De dienst van het gezang in het huis van de Here wordt bij de tabernakel nog niet vermeld. Deze instelling is kennelijk te danken aan David; hij was ‘lieflijk in psalmen van Israël’ (2 Sam. 23:1). De tabernakel was Gods woning tijdens de woestijnreis, en die tocht gaf bepaald geen aanleiding tot gezang.

In de woestijn

Voor zover wij weten heeft het volk Israël slechts tweemaal gezongen in de woestijn, helemaal aan het begin en bijna aan het einde van de reis. Het eerste lied was de jubelzang van de bevrijding na de doortocht door de Rode Zee (Ex. 15), het laatste de lofzang vanwege de waterbron waarmee God het volk verkwikte toen de tocht bijna ten einde liep (Num. 21). Ook rondom het gouden kalf heeft Israël gedanst en gezongen, maar dat lied was uiteraard niet tot eer van God (Ex. 32).

De zangtijd

Het was niet in de woestijn, maar pas in het Beloofde Land dat de zangtijd gekomen was, om met de woorden van het Hooglied te spreken (Hoogl. 2:12). Wij zien ook dat die tijd niet onmiddellijk aanbrak na Israëls intocht in Kanaän, maar pas in de dagen van David en Salomo. Toen kwam er een tijd van ware rust, een vaste woonplaats voor de Here God, en een geregelde eredienst tot eer van Zijn naam. De aanstelling van de zangers hield namelijk verband met het vinden van een definitieve rustplaats voor de ark, het symbool van Gods tegenwoordigheid. Toen de ark het volk niet meer hoefde aan te voeren in de strijd, ontstond er een situatie van rust die vereist was voor de tempeldienst en de dienst van de tempelzangers (zie 1 Kron. 6:31-32; 15-17; 22:6-19; 28:2vv.; 2 Kron. 6:41-42; Ps. 132).

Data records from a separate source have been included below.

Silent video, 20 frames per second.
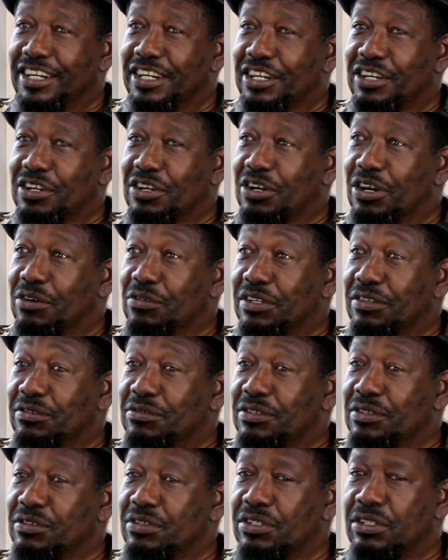How
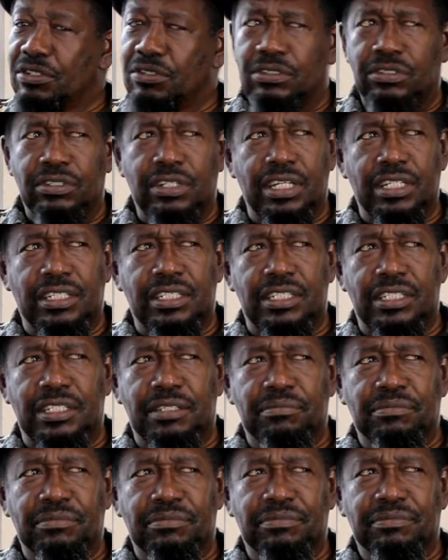you used to get a
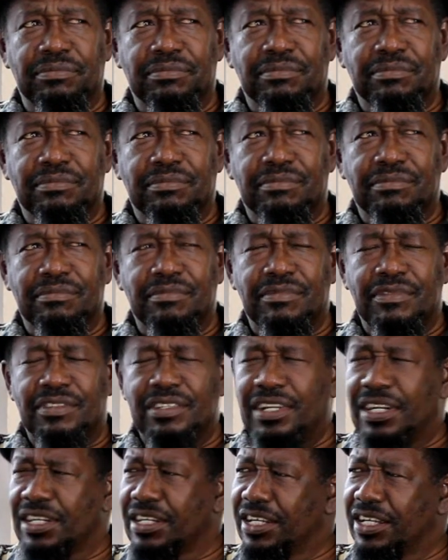
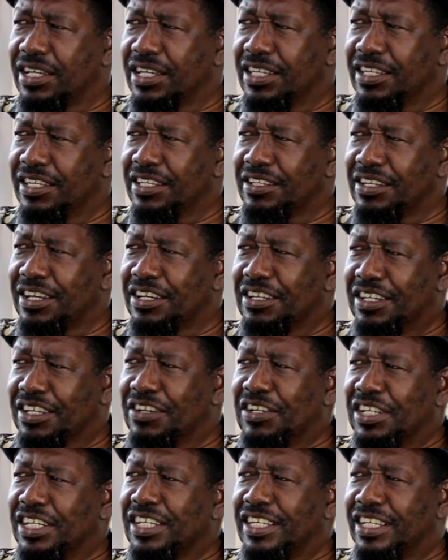guy who
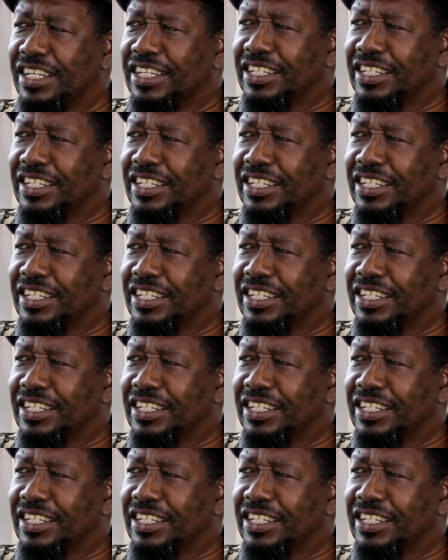had a car.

Er was dus een tijdperk van rust en vrede, een ‘man van rust’ (koning Salomo), en een ‘huis van rust’ (d.i. de tempel) nodig, om het voortdurende loflied voor God te laten weerklinken. De dienst van de levitische zangers was gegrond op deze toestand van gevestigde vrede in het land van Gods belofte. Gods gunst was nu zeker in de persoon van de gezalfde koning, die bij de gratie van God regeerde. De ark had haar rustplaats gevonden op de berg Sion, en God woonde te midden van Zijn volk. Daarom konden de zangers voortdurend zingen dat Gods goedertierenheid tot in eeuwigheid is. Wij horen dit refrein voor het eerst toen David de ark op haar rustplaats bracht, en bij de inwijding van de tempel werd het opnieuw gezongen (1 Kron. 16:34, 41; 2 Kron. 5:13).

Het nieuwe lied

Dit is uiteraard ook voor ons van belang. Zoals Gods gunst voor Israël zeker en vast was in de persoon van de koning die Hij het volk had gegeven, zo mogen wij verzekerd zijn van Gods gunst omdat Hij ons in Zijn geliefde Zoon in genade aanziet. Door Christus hebben wij vrede met God, en hebben wij ook de toegang verkregen tot Gods genade en gunst (Rom. 5:1-2). Wij zijn verlost van de macht van de duisternis en overgebracht in het Koninkrijk van de Zoon van Zijn liefde, de Man naar Gods hart (Kol. 1:13). Het is een rijk van licht en liefde, een rijk van ‘rechtvaardigheid, vrede en blijdschap in de Heilige Geest’ (Rom. 14:17).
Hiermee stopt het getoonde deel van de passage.